_EXERCISE DETAILS_
With pictures removed, the data below should be returned exactly.

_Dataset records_
"""
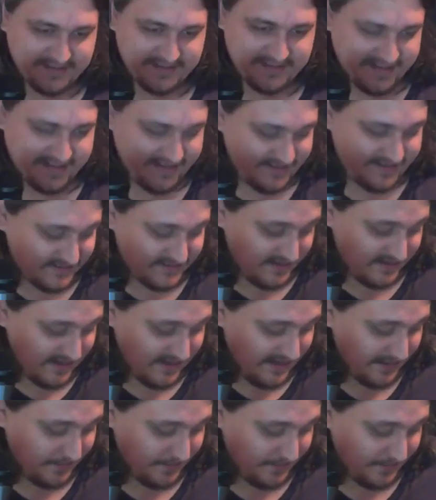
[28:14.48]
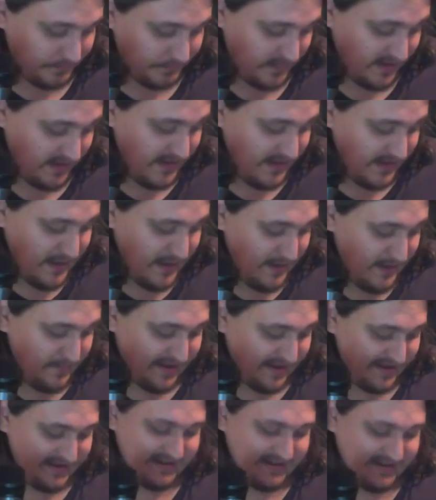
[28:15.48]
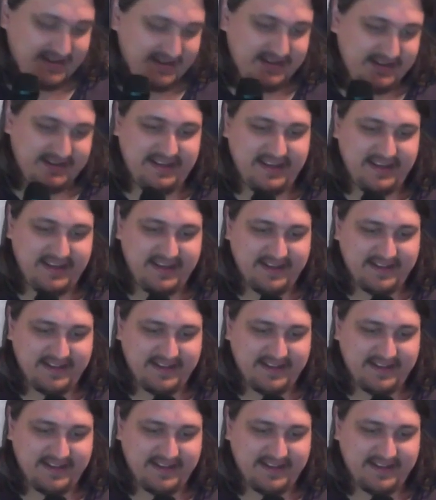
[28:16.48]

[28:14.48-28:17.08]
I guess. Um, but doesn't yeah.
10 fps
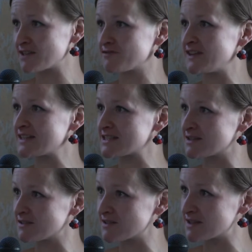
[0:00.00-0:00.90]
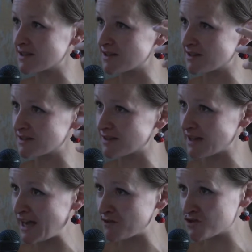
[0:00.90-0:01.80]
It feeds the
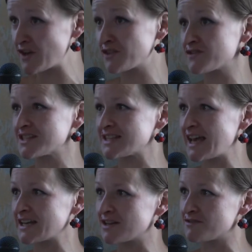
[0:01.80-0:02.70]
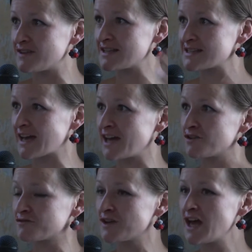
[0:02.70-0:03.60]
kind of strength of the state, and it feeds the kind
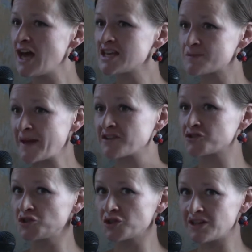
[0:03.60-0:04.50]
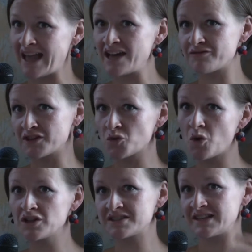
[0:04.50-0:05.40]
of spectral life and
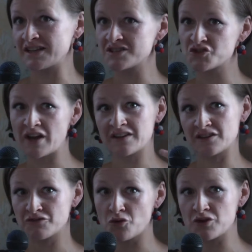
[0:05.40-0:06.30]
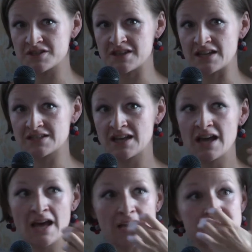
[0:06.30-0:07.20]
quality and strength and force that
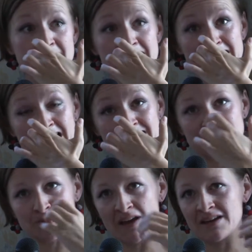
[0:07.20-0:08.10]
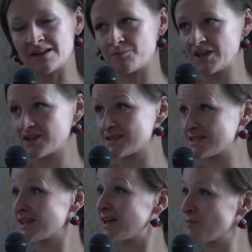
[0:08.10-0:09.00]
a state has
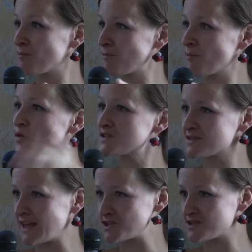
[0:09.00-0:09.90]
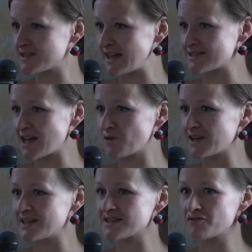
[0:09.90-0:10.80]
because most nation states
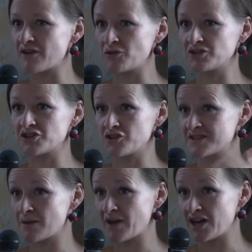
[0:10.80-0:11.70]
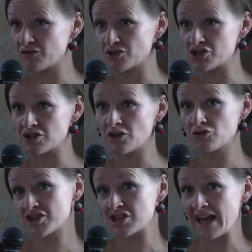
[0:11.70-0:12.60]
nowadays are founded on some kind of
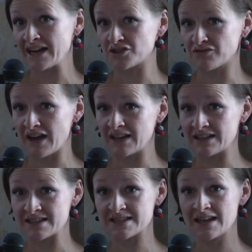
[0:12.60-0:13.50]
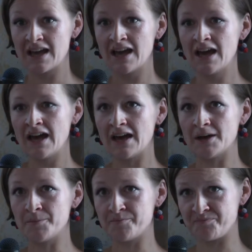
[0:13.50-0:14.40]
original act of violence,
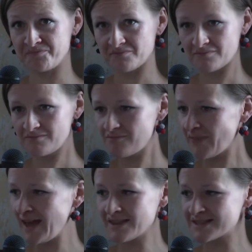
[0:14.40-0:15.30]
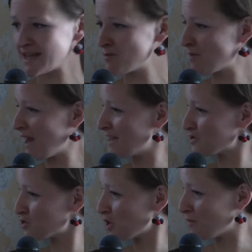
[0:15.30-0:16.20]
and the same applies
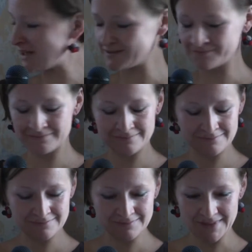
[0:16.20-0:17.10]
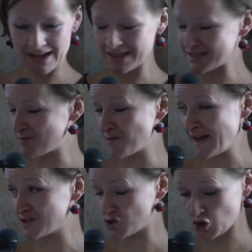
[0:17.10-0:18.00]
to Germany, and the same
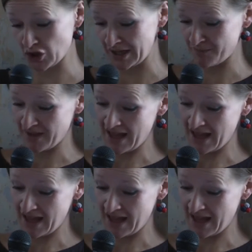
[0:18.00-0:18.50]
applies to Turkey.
"""
_EXERCISE SOLUTION_
[28:14.48]
[28:15.48]
[28:16.48]

[28:14.48-28:17.08]
I guess. Um, but doesn't yeah.
10 fps
[0:00.00-0:00.90]
[0:00.90-0:01.80]
It feeds the
[0:01.80-0:02.70]
[0:02.70-0:03.60]
kind of strength of the state, and it feeds the kind
[0:03.60-0:04.50]
[0:04.50-0:05.40]
of spectral life and
[0:05.40-0:06.30]
[0:06.30-0:07.20]
quality and strength and force that
[0:07.20-0:08.10]
[0:08.10-0:09.00]
a state has
[0:09.00-0:09.90]
[0:09.90-0:10.80]
because most nation states
[0:10.80-0:11.70]
[0:11.70-0:12.60]
nowadays are founded on some kind of
[0:12.60-0:13.50]
[0:13.50-0:14.40]
original act of violence,
[0:14.40-0:15.30]
[0:15.30-0:16.20]
and the same applies
[0:16.20-0:17.10]
[0:17.10-0:18.00]
to Germany, and the same
[0:18.00-0:18.50]
applies to Turkey.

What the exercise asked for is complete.